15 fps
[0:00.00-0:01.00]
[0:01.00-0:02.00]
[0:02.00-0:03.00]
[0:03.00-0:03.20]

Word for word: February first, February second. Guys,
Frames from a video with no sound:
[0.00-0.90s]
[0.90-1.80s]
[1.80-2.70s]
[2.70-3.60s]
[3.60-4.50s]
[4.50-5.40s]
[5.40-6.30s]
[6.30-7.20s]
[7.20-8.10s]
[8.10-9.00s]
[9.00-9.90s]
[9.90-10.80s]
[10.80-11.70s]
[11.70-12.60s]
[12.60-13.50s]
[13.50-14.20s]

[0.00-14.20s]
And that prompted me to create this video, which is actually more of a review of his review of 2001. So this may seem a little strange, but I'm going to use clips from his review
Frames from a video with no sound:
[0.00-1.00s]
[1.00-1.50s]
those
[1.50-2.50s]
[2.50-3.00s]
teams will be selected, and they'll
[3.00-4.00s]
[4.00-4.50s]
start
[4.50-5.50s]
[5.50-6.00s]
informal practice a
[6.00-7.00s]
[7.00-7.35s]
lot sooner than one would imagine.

..........

- Exercise description -
Print out the whole listing exactly as it appears.

- Answer to this exercise -
15 fps
[0:00.00-0:01.00]
[0:01.00-0:02.00]
[0:02.00-0:03.00]
[0:03.00-0:03.20]

Word for word: February first, February second. Guys,
Frames from a video with no sound:
[0.00-0.90s]
[0.90-1.80s]
[1.80-2.70s]
[2.70-3.60s]
[3.60-4.50s]
[4.50-5.40s]
[5.40-6.30s]
[6.30-7.20s]
[7.20-8.10s]
[8.10-9.00s]
[9.00-9.90s]
[9.90-10.80s]
[10.80-11.70s]
[11.70-12.60s]
[12.60-13.50s]
[13.50-14.20s]

[0.00-14.20s]
And that prompted me to create this video, which is actually more of a review of his review of 2001. So this may seem a little strange, but I'm going to use clips from his review
Frames from a video with no sound:
[0.00-1.00s]
[1.00-1.50s]
those
[1.50-2.50s]
[2.50-3.00s]
teams will be selected, and they'll
[3.00-4.00s]
[4.00-4.50s]
start
[4.50-5.50s]
[5.50-6.00s]
informal practice a
[6.00-7.00s]
[7.00-7.35s]
lot sooner than one would imagine.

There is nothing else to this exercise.